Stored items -

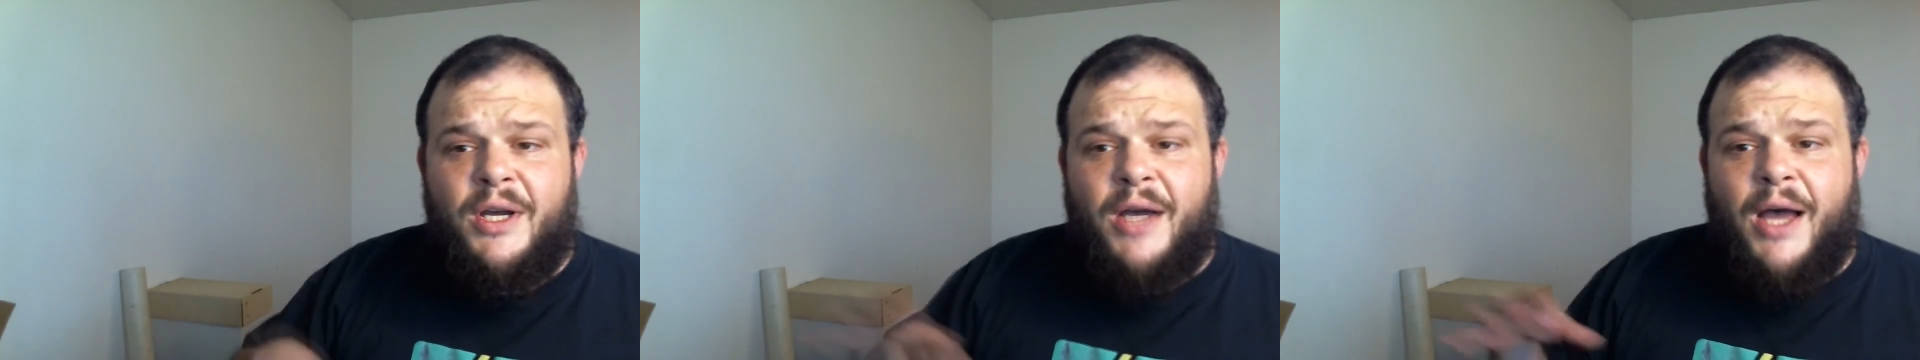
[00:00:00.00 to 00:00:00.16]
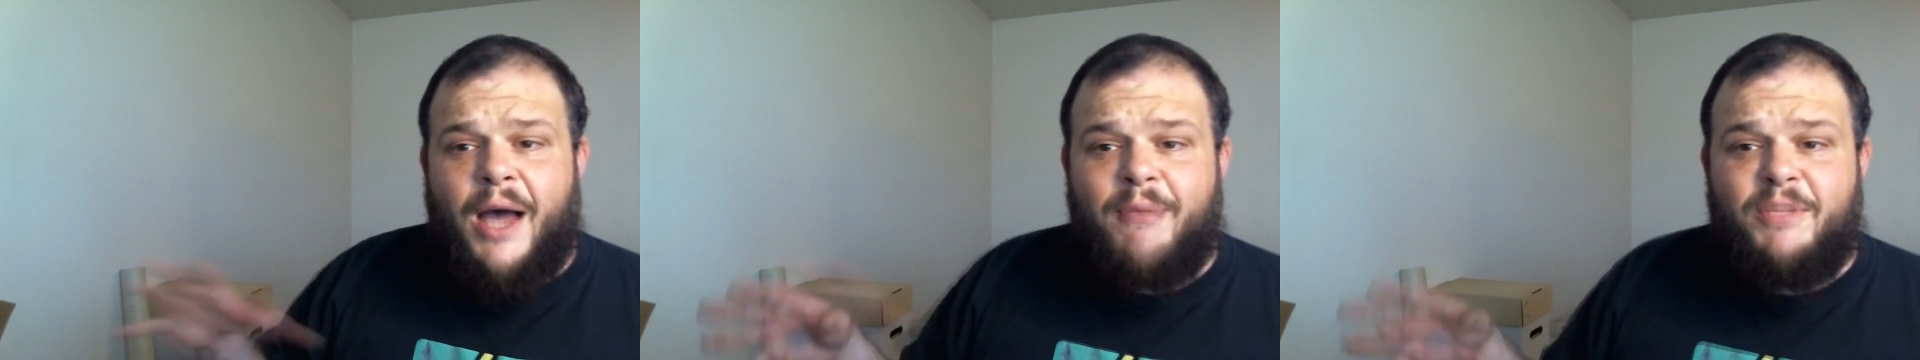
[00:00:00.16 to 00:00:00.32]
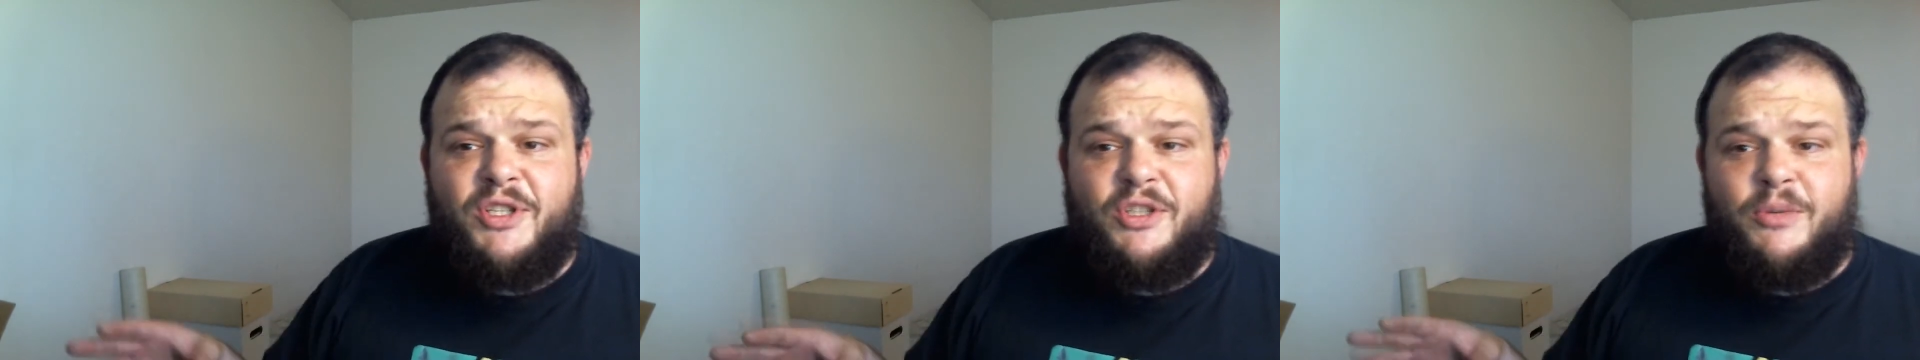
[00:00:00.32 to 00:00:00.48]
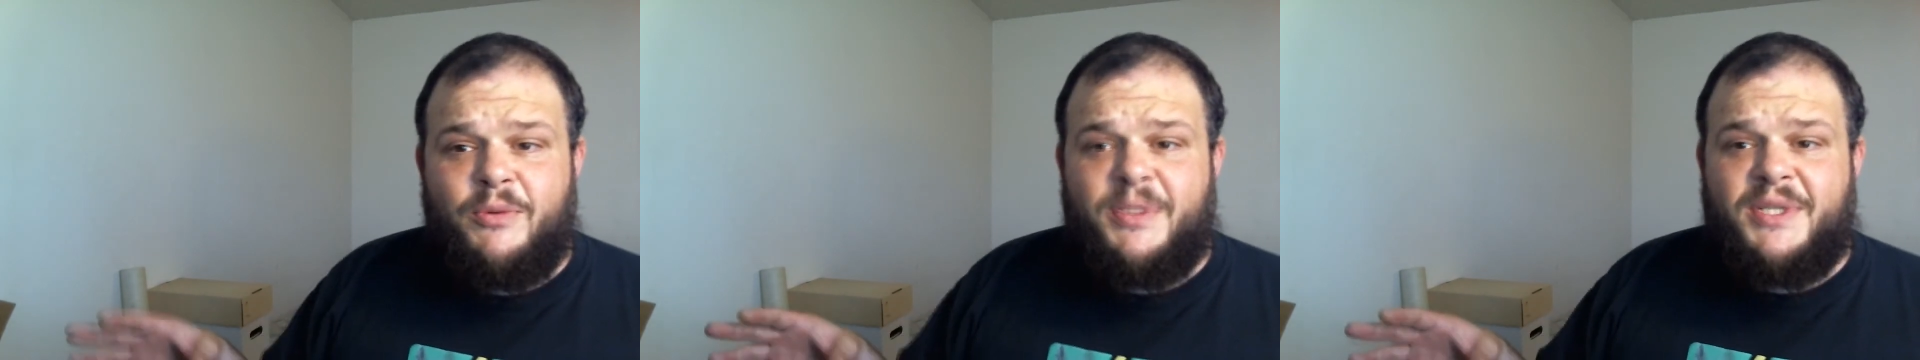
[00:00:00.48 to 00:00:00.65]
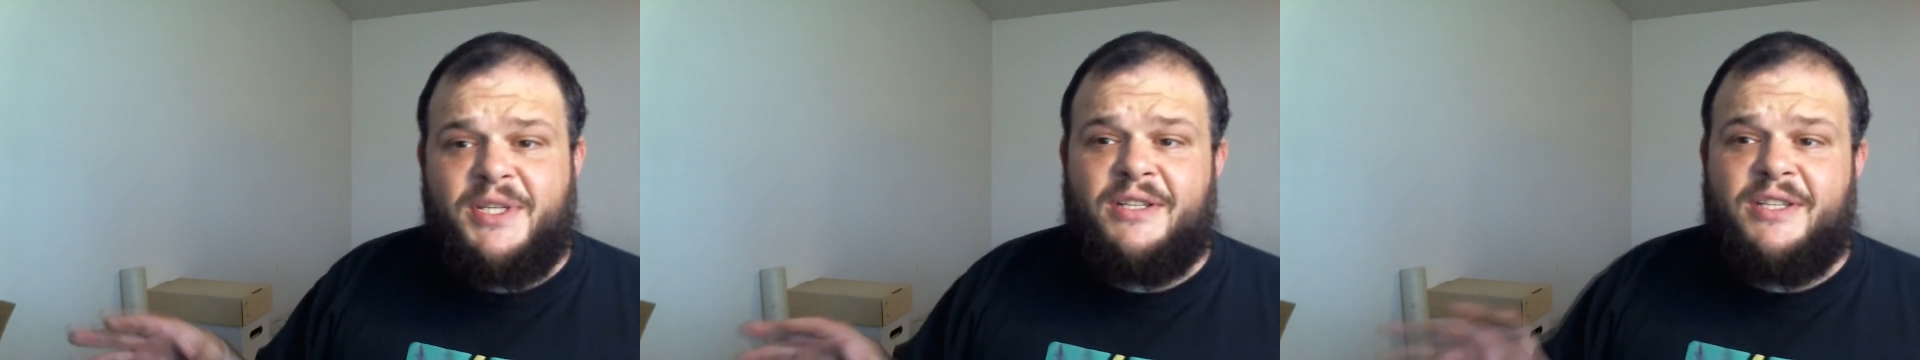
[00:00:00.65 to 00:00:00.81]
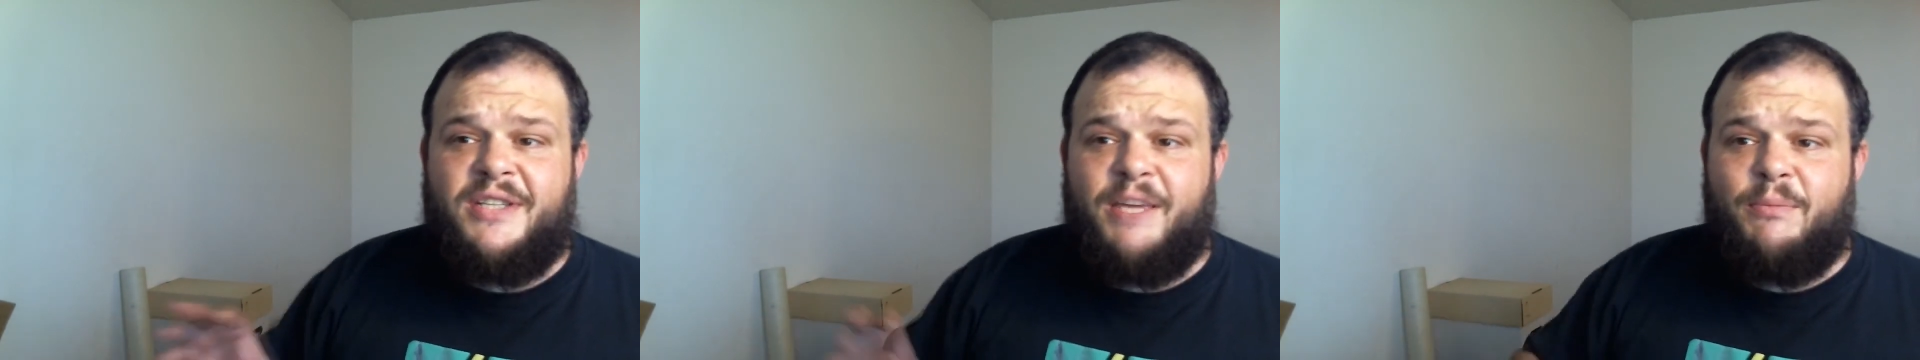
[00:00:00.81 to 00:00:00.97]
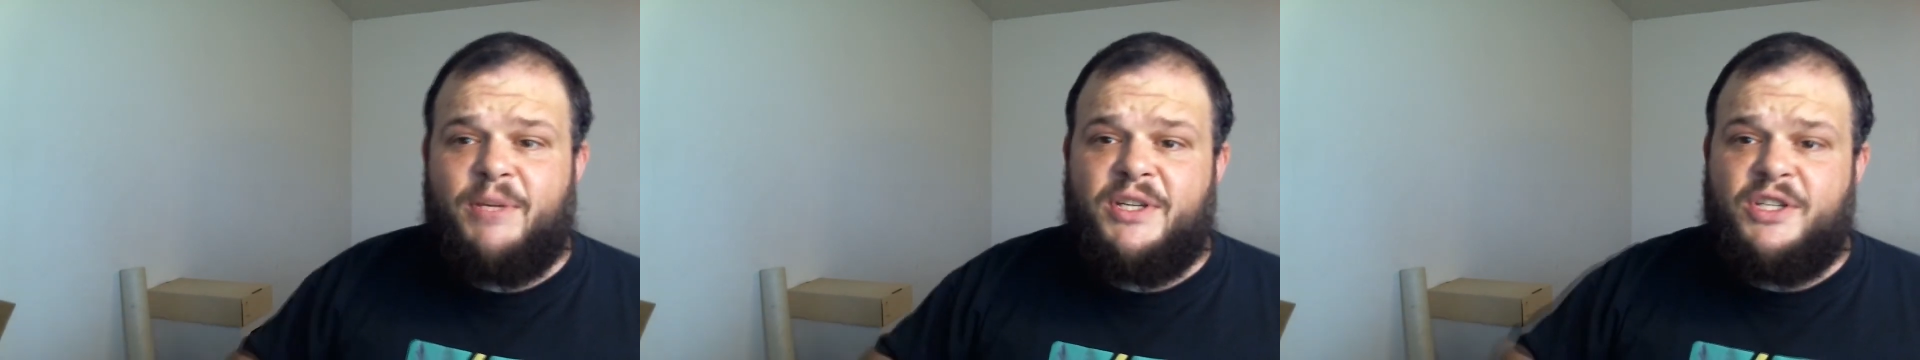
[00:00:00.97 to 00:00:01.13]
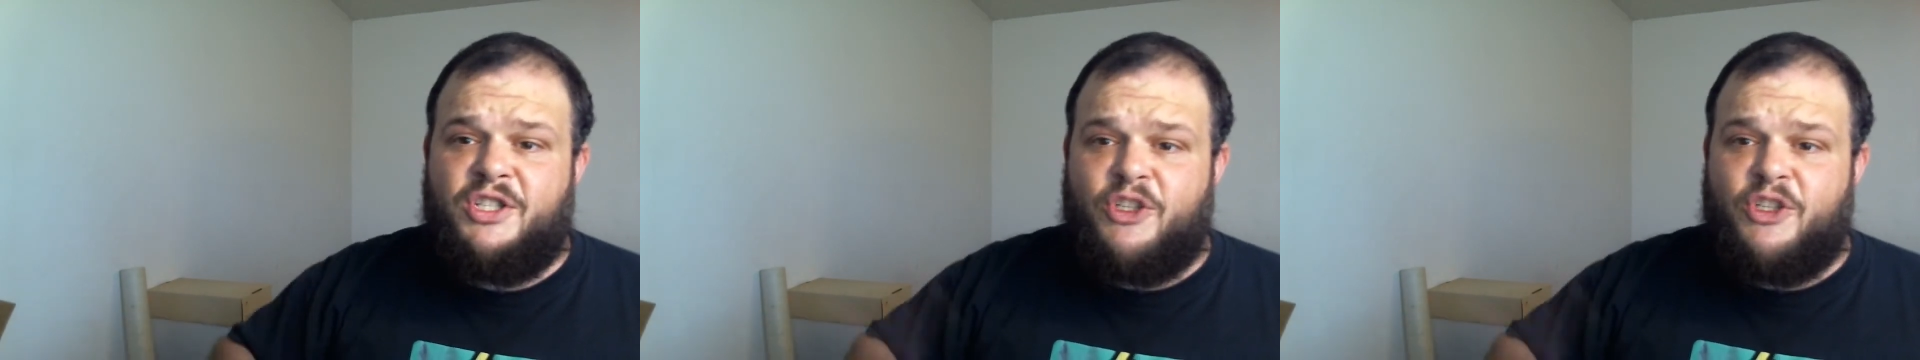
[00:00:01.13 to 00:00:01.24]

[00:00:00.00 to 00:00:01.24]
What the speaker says: I'm assuming it's going to take place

Task instructions -
Set down, please, the lines from the line holding "[00:00:01.13 to 00:00:01.24]" through the final line of the data, exactly and with nothing added.

Written reply -
[00:00:01.13 to 00:00:01.24]

[00:00:00.00 to 00:00:01.24]
What the speaker says: I'm assuming it's going to take place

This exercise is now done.